ANCIENT INHABITANTS OF AFRICA.
We are only just beginning to know something about prehistoric Africa. Egypt, that classic land of the oldest historic monuments of the earth, has yielded in late years, thanks to the excavations of Flinders Petrie, D’Amelineau, and above all, of De Morgan, a large quantity of wrought stone objects, similar in character to those of Europe, and if certain objections may still be raised in regard to the palæolithic period of Egypt, which is not dated by a fauna, we can scarcely deny the existence of the neolithic period in this country, the period which preceded or was contemporaneous with the earliest dynasties of which monuments have yet been discovered.[480]
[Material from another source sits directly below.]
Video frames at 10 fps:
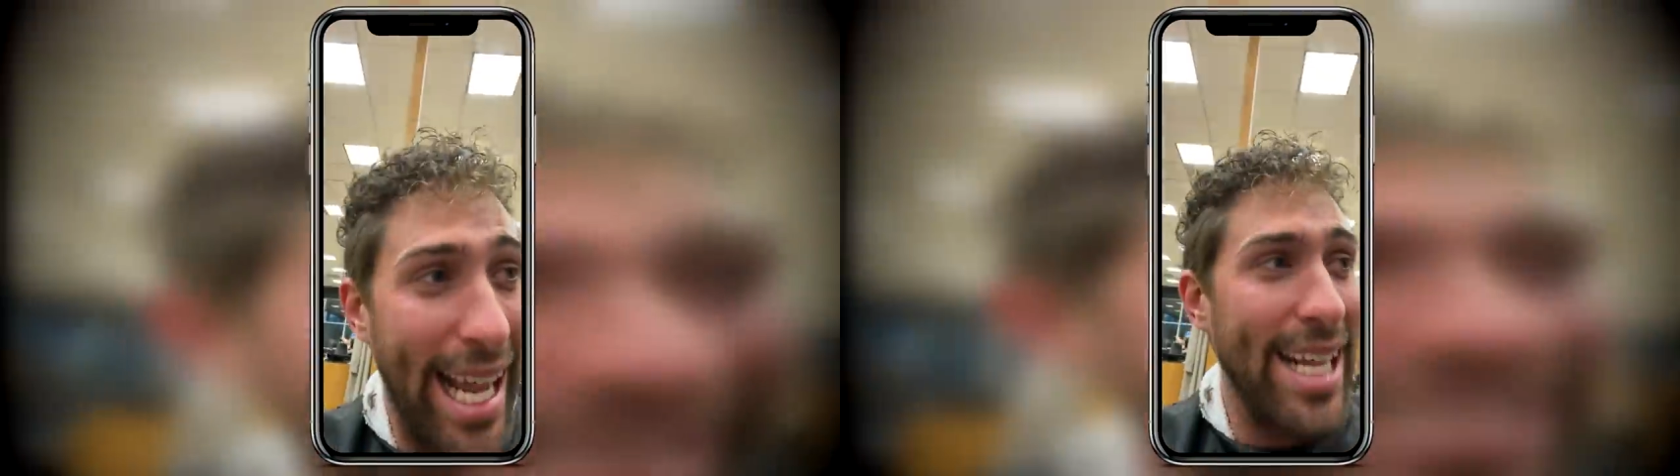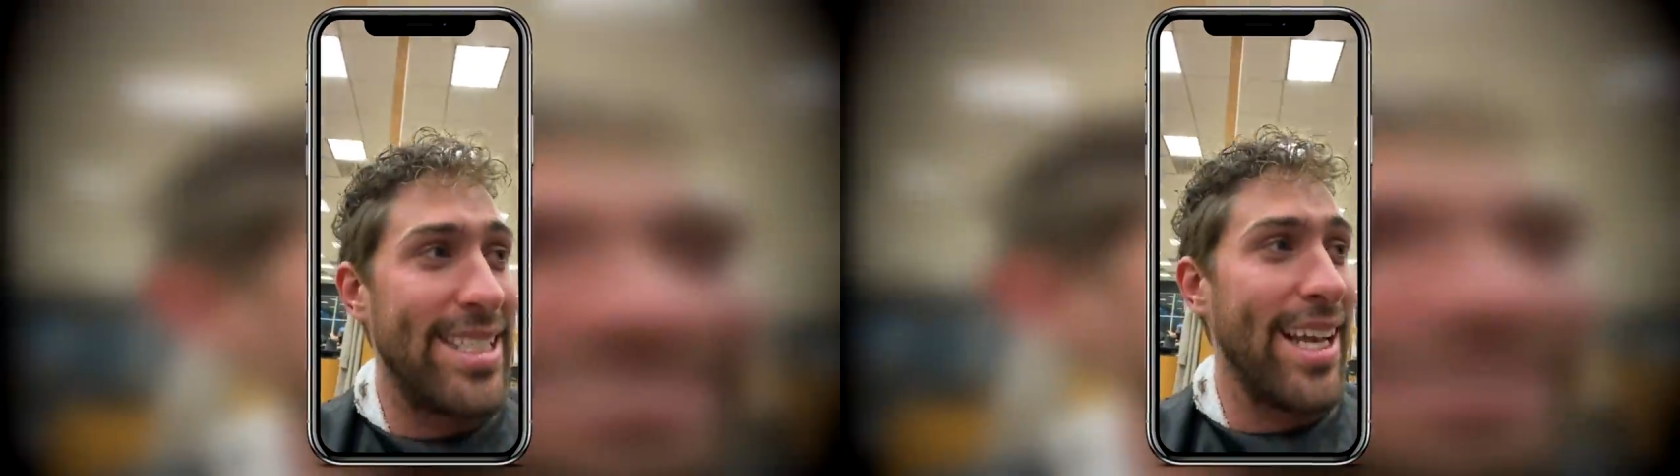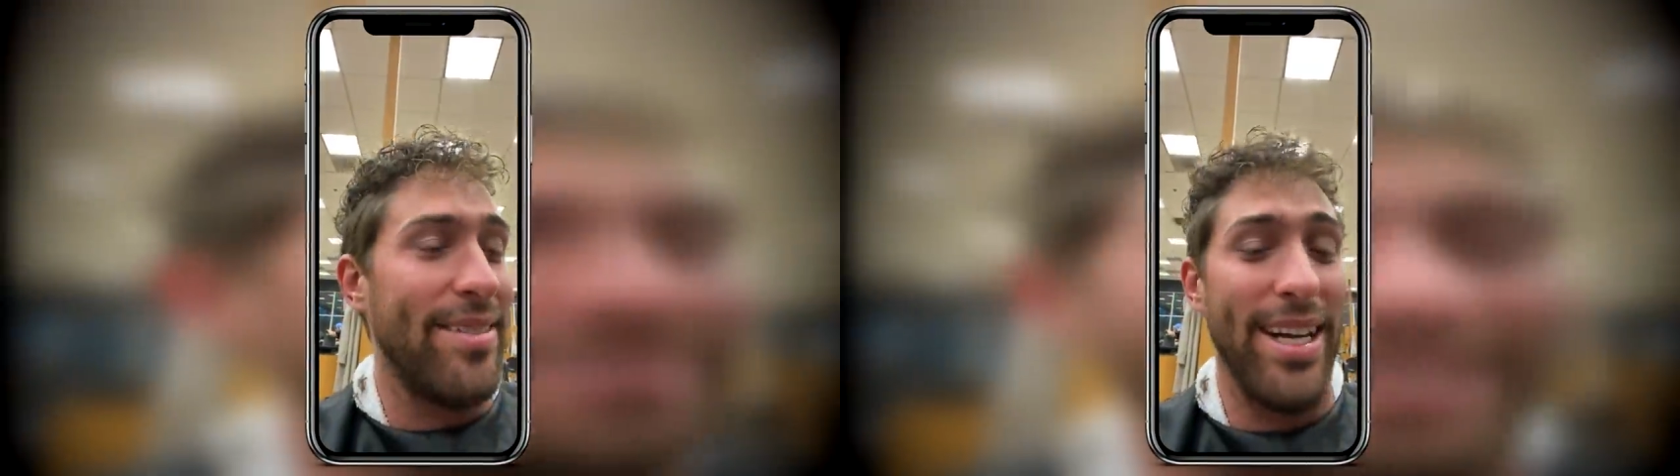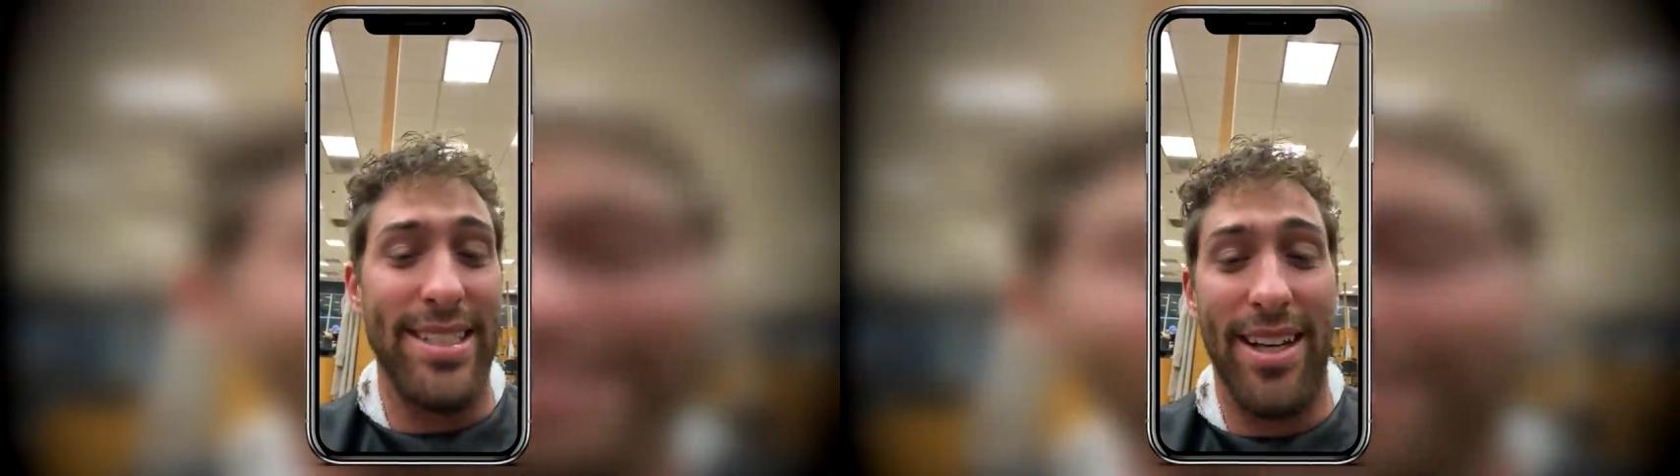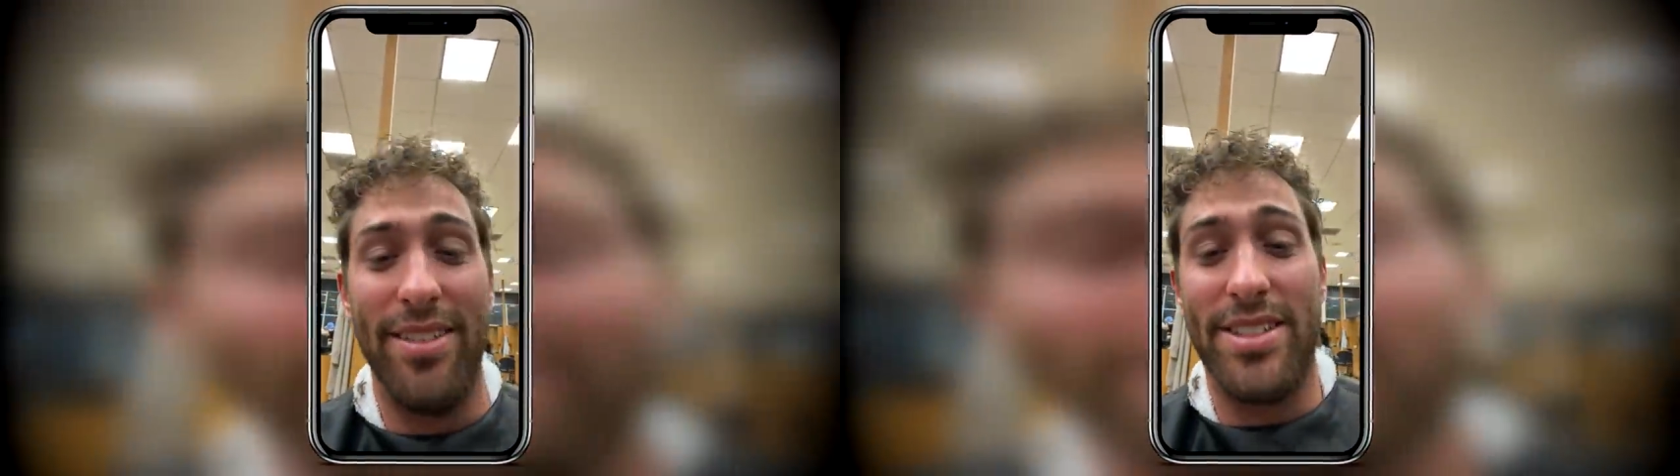I can't take
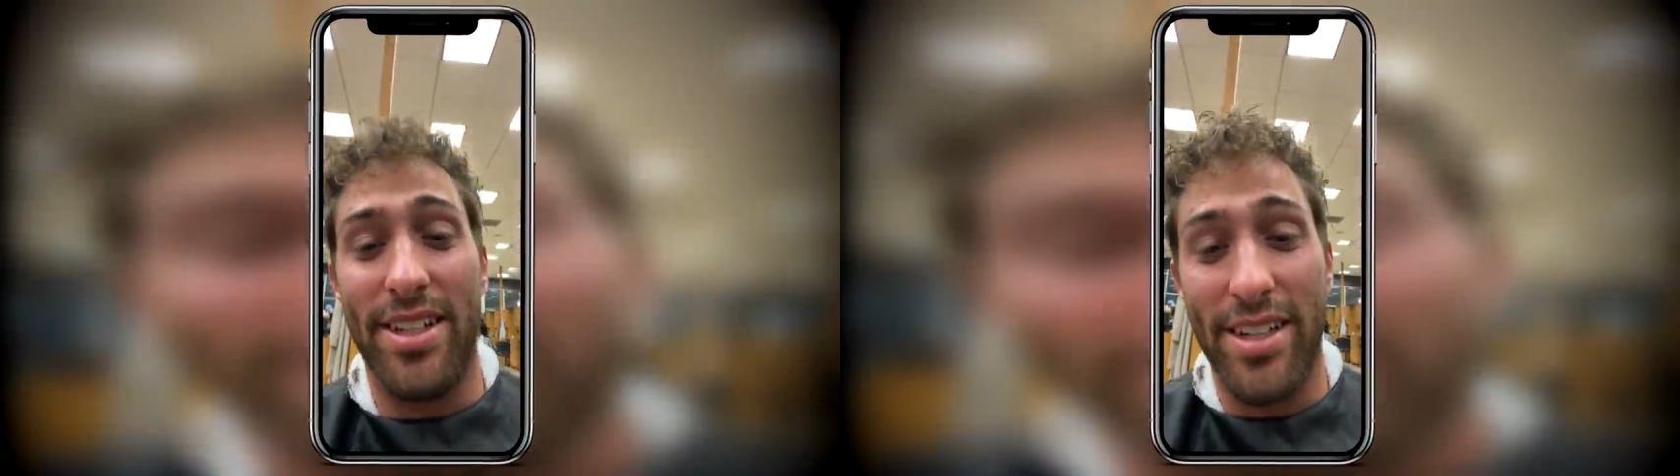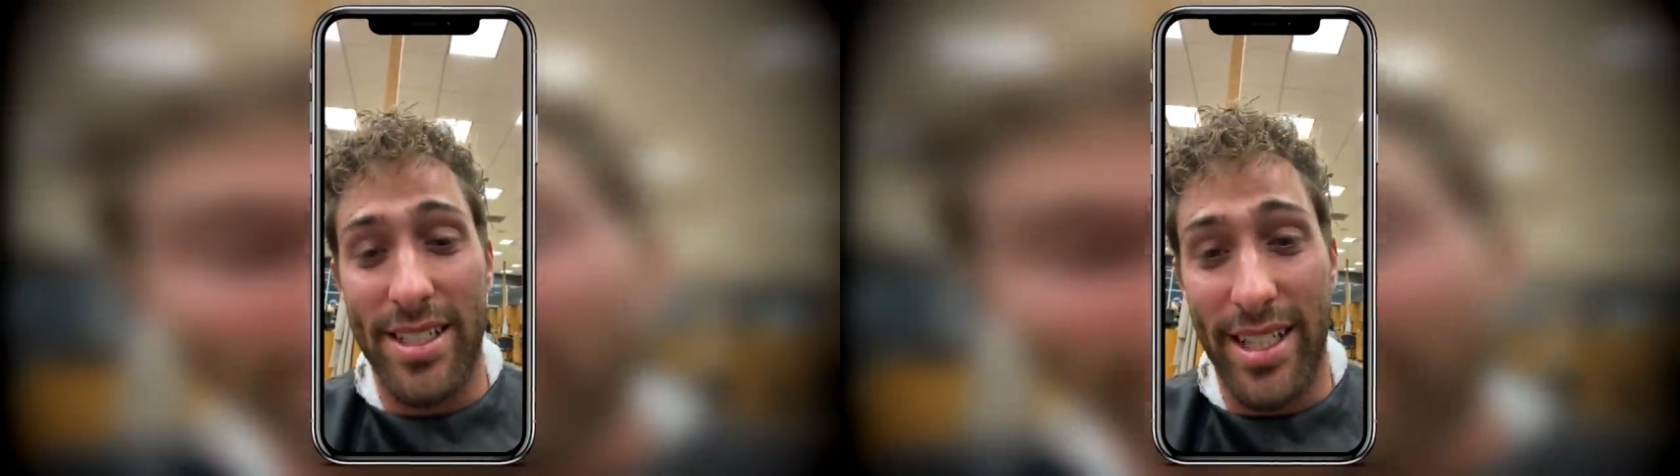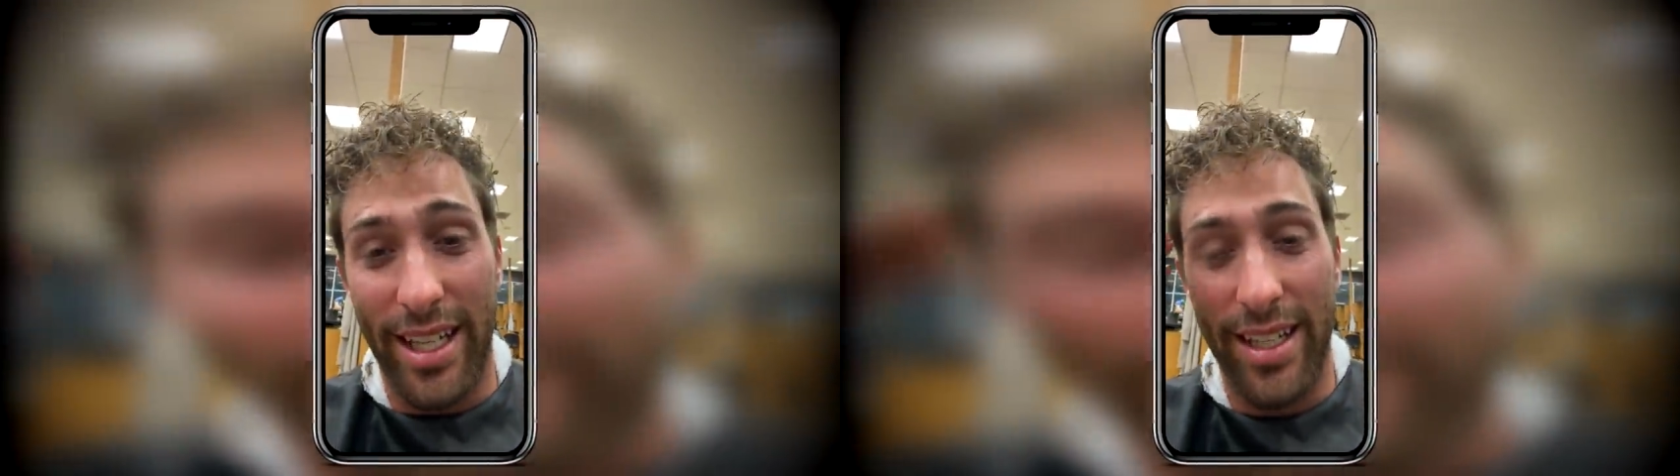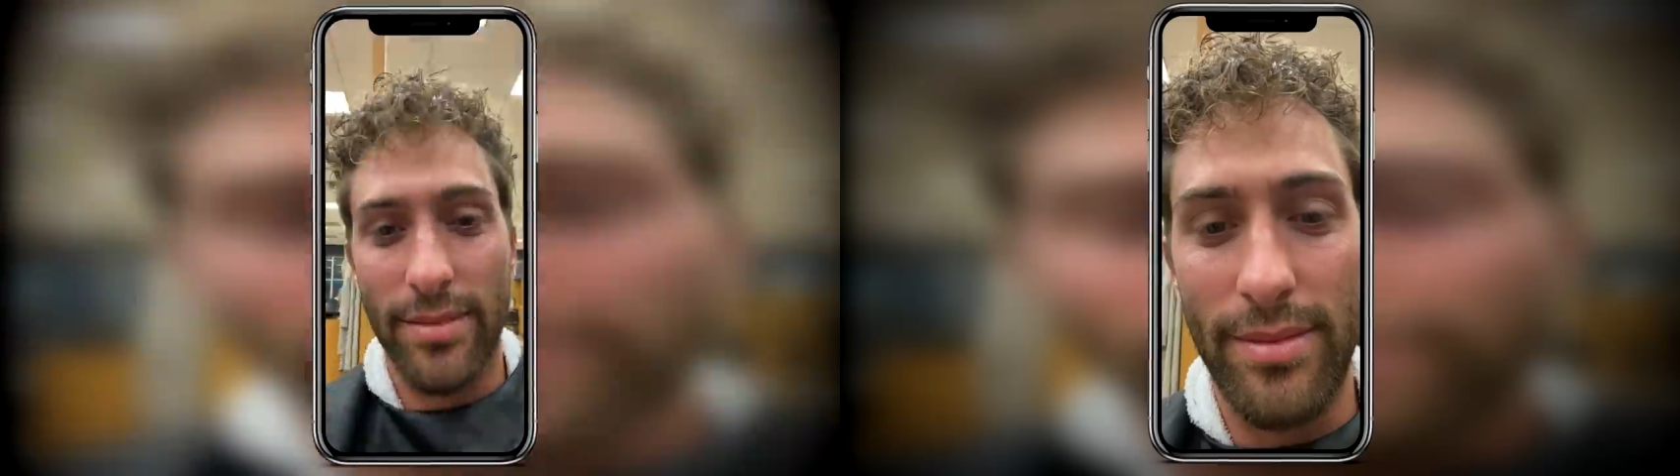myself seriously.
Hatchets, knives, and scrapers of very rude palæolithic and neolithic types have been discovered in Cape Colony (W. Gooch, J. Sanderson); flint arrow-heads and implements of the Chellean type in the country of the Somalis, in the Congo Free State;[481] ironstone arrow-heads in the country of the Monbuttus (Emin Pacha). Numerous stone implements and weapons of various palæolithic types, much finer than the preceding, as well as neolithic hatchets, have been found in Algeria (at Tlemcen), in South Algeria (at El-Golea, etc.), and as far as Timbuctoo (Weisgerber, Lenz, Collignon, etc.). Lastly, Tunis presents a progressive series of palæolithic implements absolutely similar to those of Europe in several stations (at Gafsa and, in a general way, west from the Gulf of Gabes).[482] But all these finds are very isolated and too far removed one from another to enable us to infer from them the existence of one and the same primitive industry over the whole continent.[483] Numerous facts on the contrary, particularly the absence of stone implements among the most primitive of the existing tribes of Africa (with the exception of the perforated round stone with which the digging-stick is weighted, as well as the stone pestles met with among some Negro tribes), and the rarity of superstitions associated with stone implements, lead us to suppose that the stone age only existed on the dark continent in a sporadic state and in virtue of local and isolated civilisations. Further, the absence of bronze implements, outside of Egypt, leads us to suppose that the majority of the peoples of Africa, with the exception of the inhabitants of Egypt and the Mediterranean coast, passed from the age of bone and wood to that of iron almost without transition.